• ENTRIES SUPPLIED
Start of Block

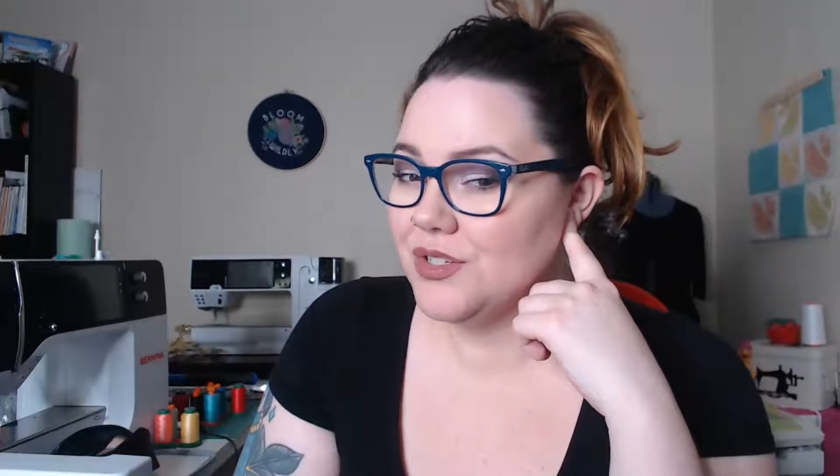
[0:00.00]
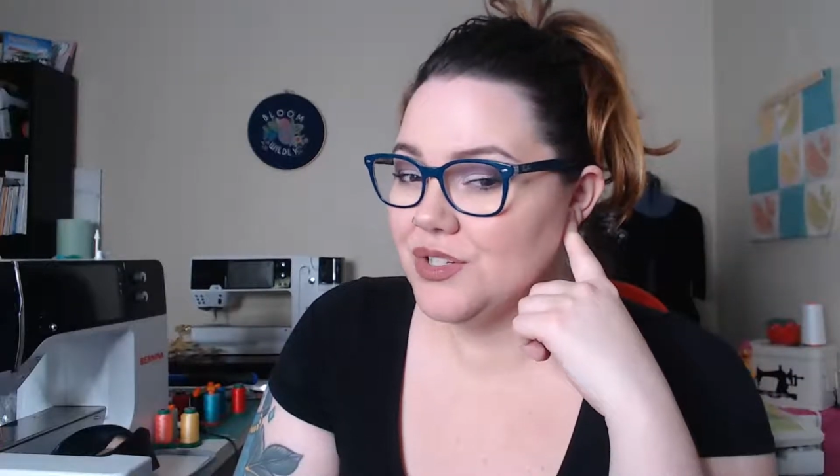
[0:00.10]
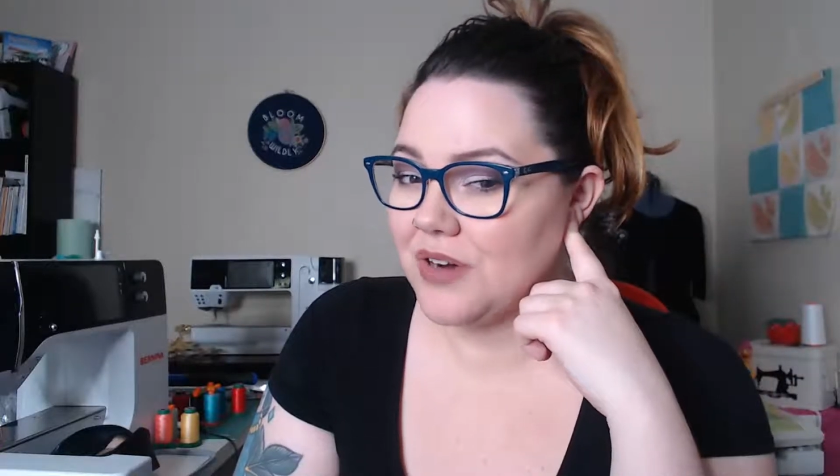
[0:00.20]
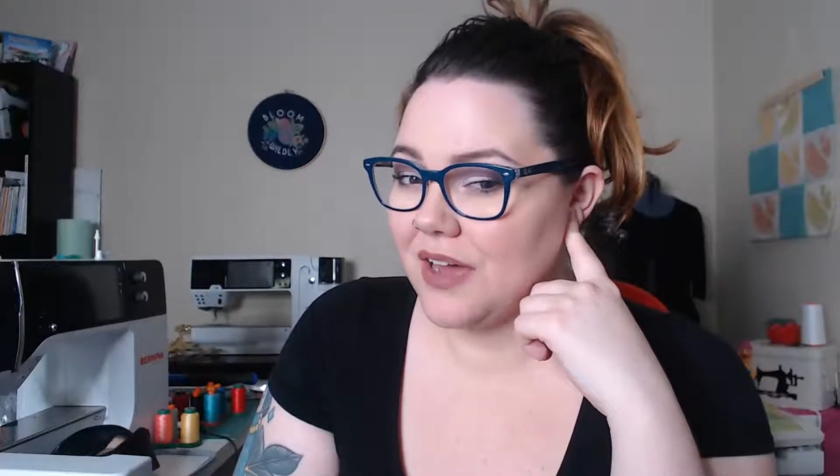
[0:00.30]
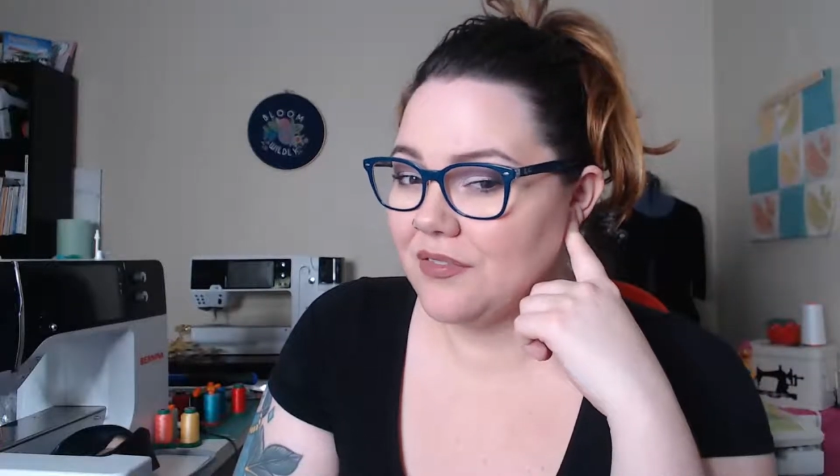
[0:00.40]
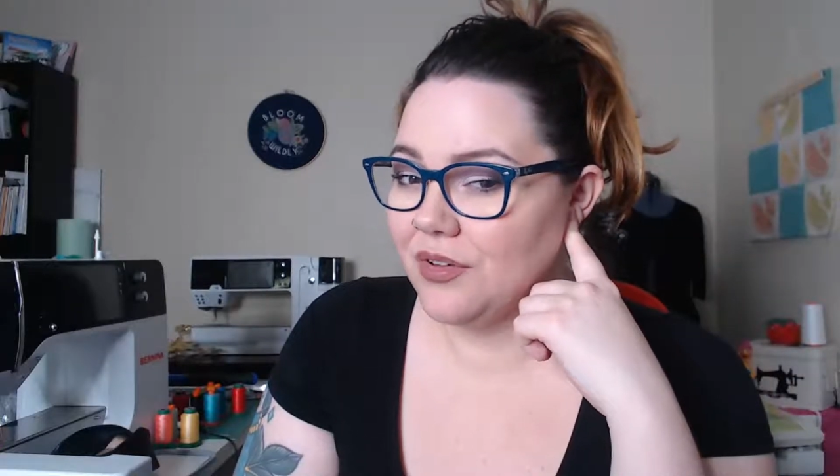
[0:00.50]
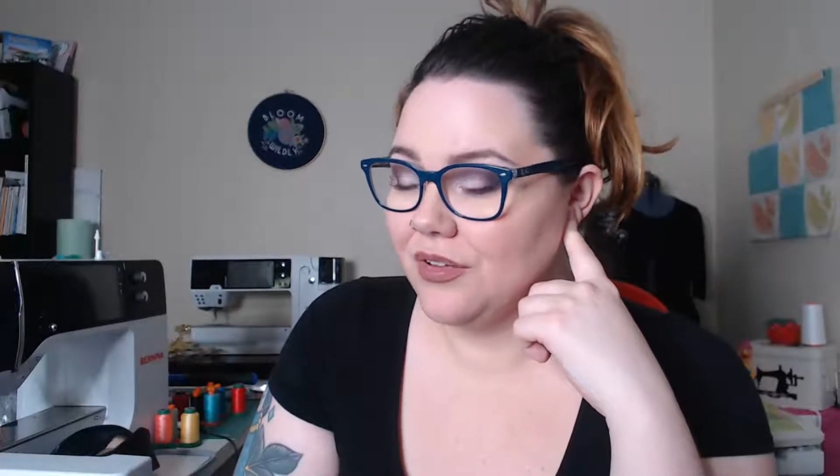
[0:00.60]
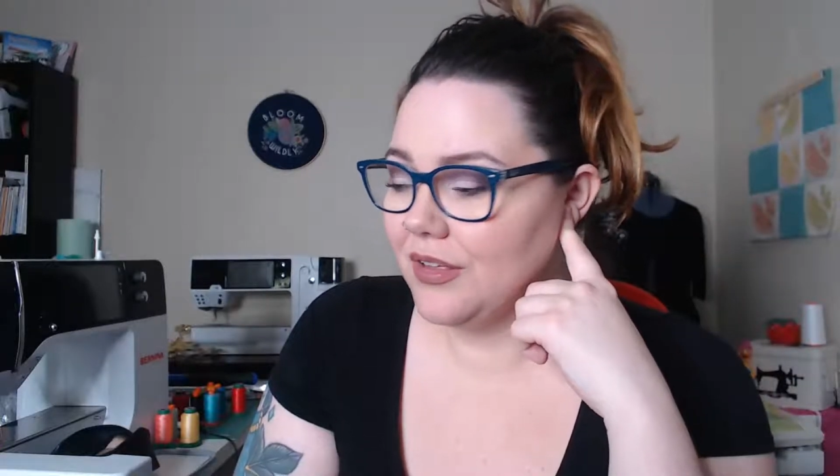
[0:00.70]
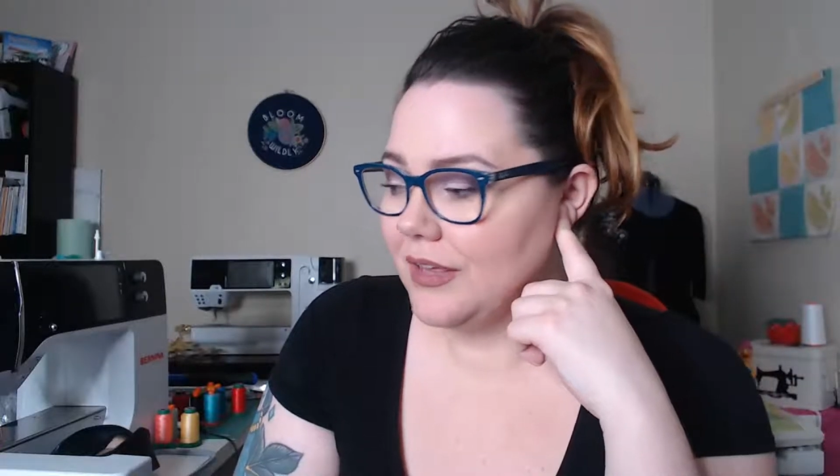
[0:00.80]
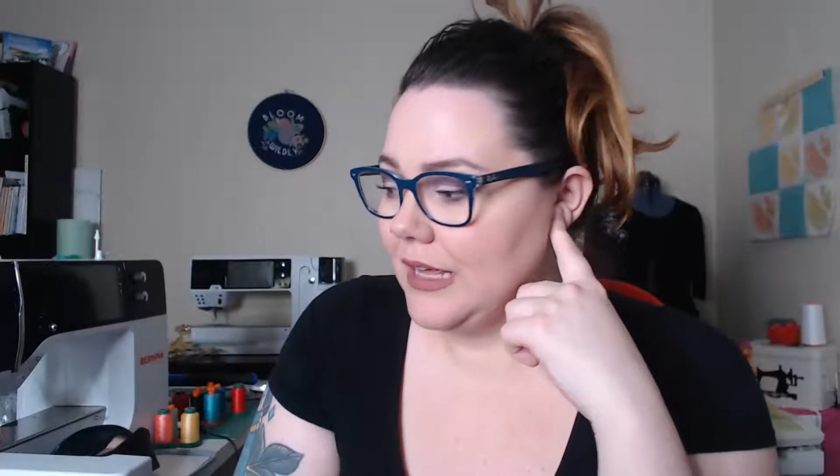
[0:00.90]
travel,
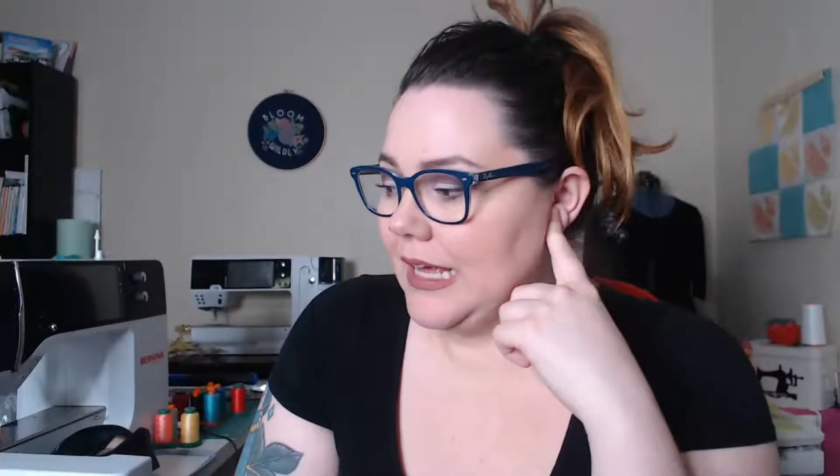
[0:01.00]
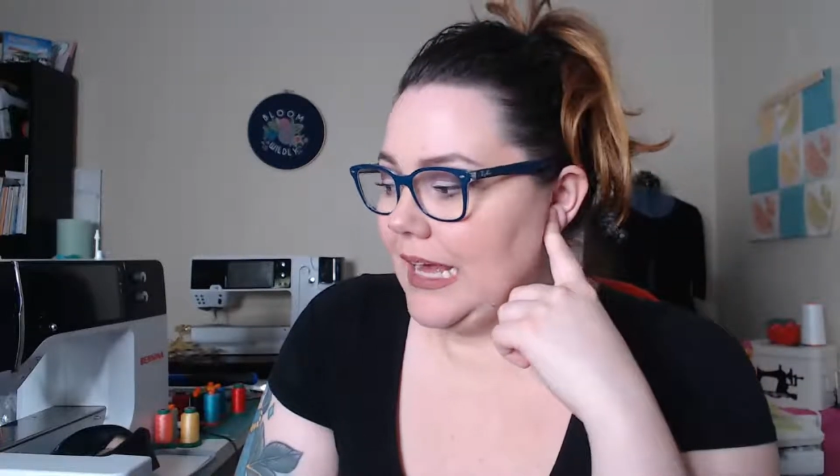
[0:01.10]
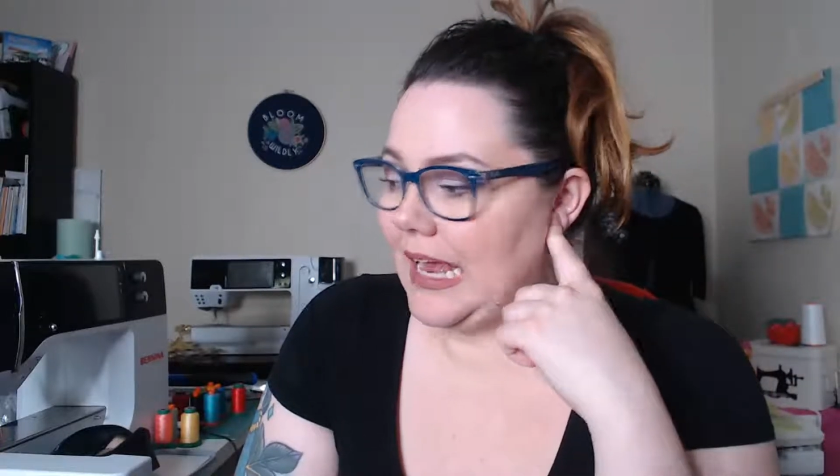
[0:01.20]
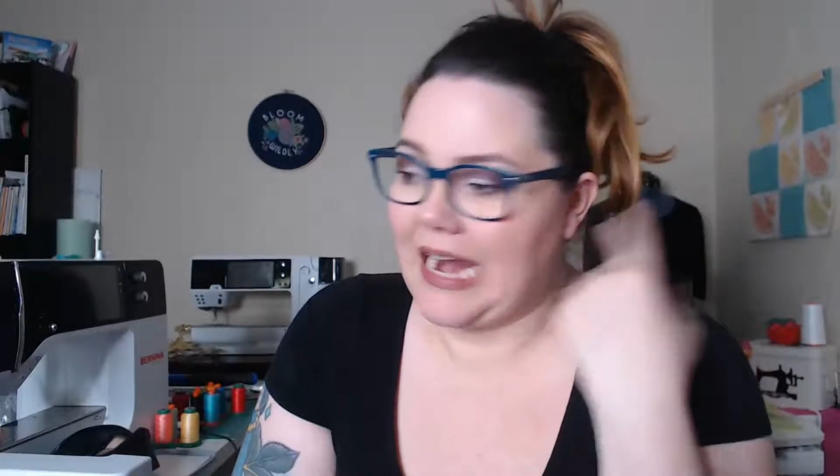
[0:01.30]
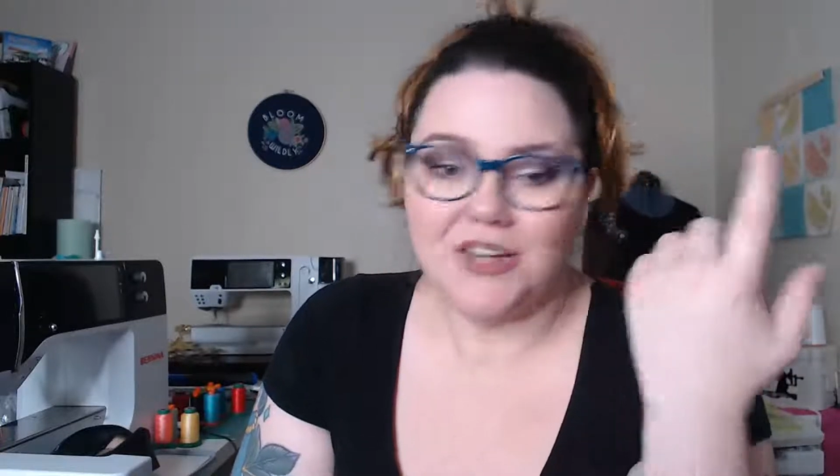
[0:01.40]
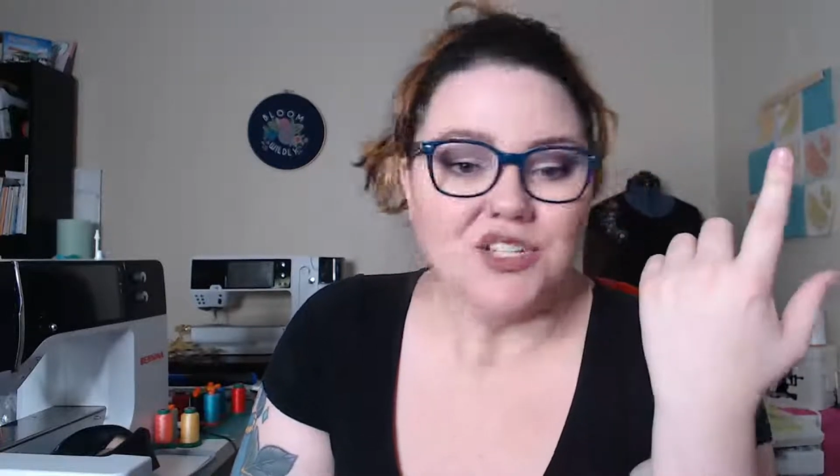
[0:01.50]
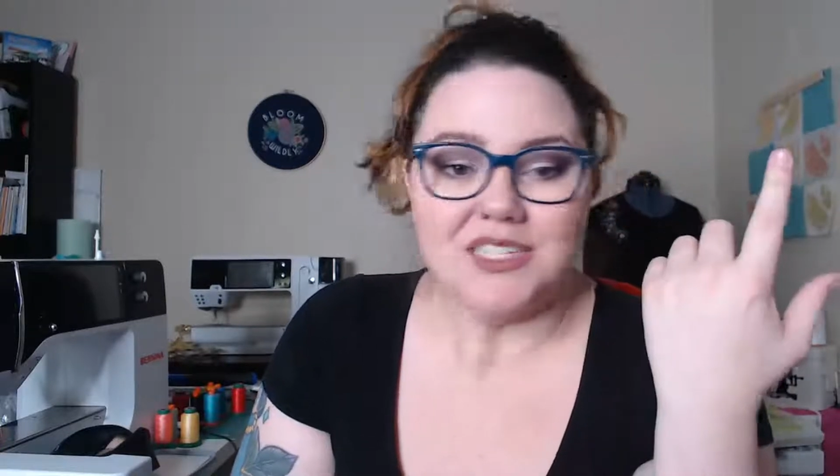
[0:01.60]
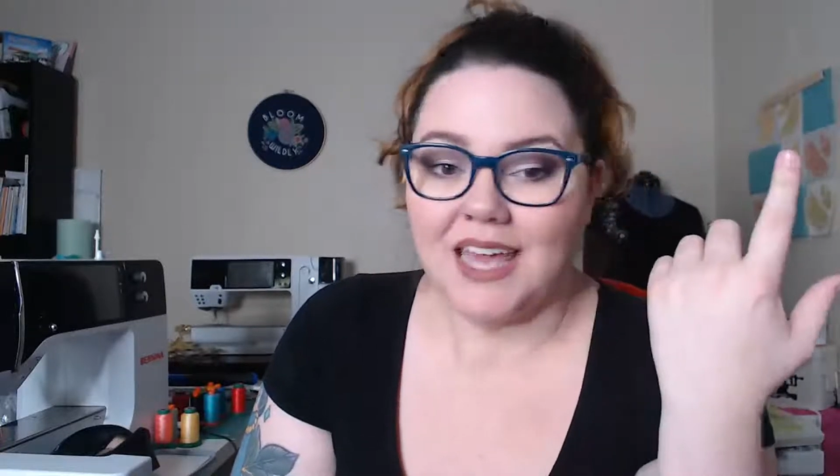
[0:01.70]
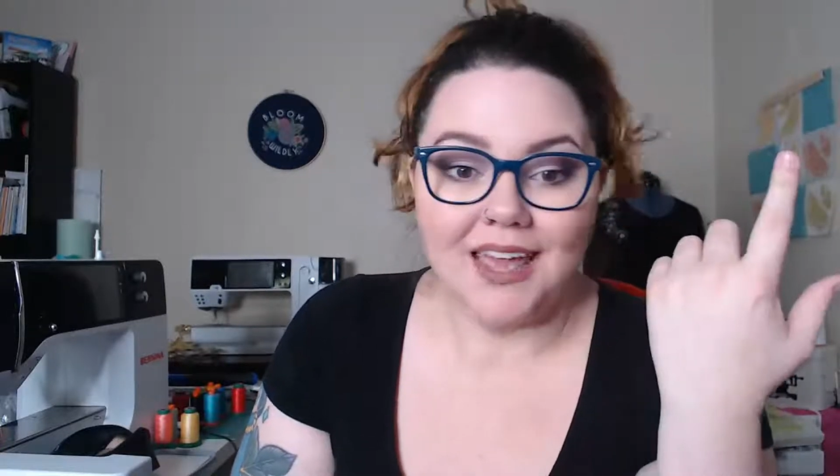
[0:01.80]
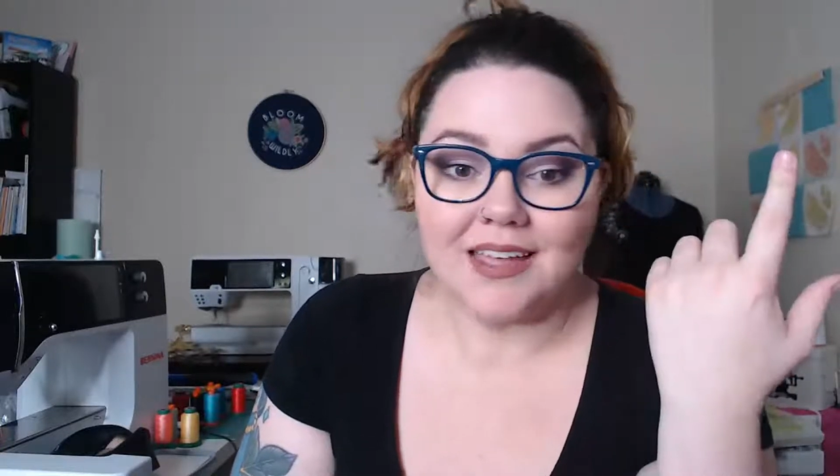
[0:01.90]
and I just
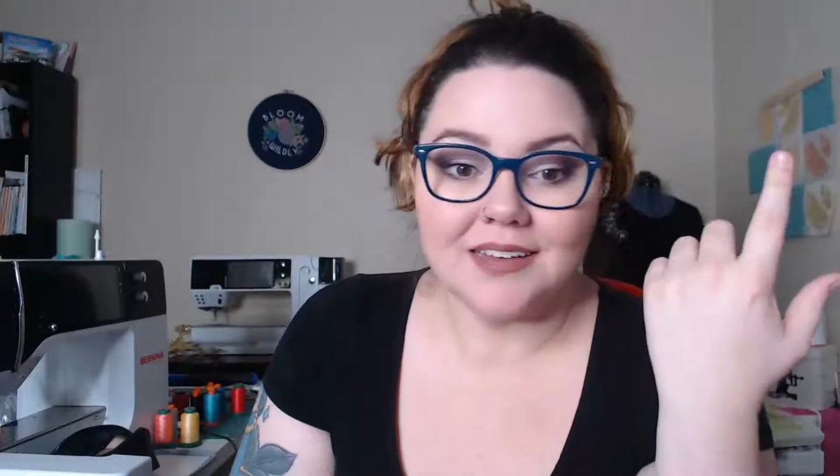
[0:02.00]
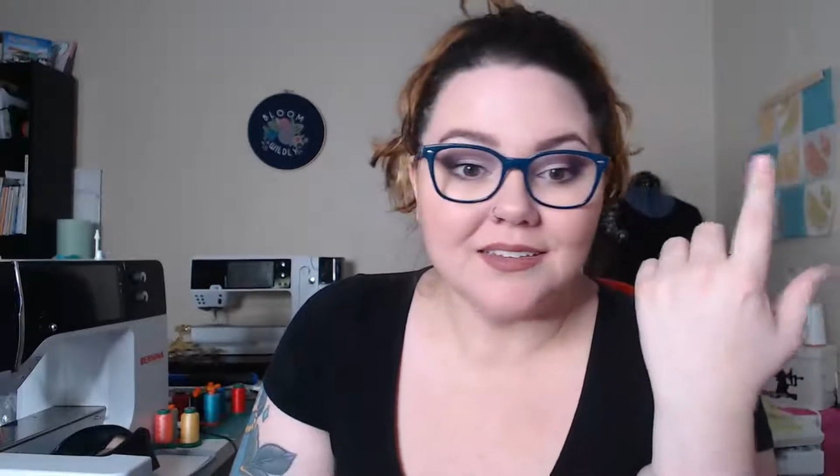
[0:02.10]
can't.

End of Block

Leaving the pictures out, write out every entry exactly.

• TASK OUTPUT
[0:00.00]
[0:00.10]
[0:00.20]
[0:00.30]
[0:00.40]
[0:00.50]
[0:00.60]
[0:00.70]
[0:00.80]
[0:00.90]
travel,
[0:01.00]
[0:01.10]
[0:01.20]
[0:01.30]
[0:01.40]
[0:01.50]
[0:01.60]
[0:01.70]
[0:01.80]
[0:01.90]
and I just
[0:02.00]
[0:02.10]
can't.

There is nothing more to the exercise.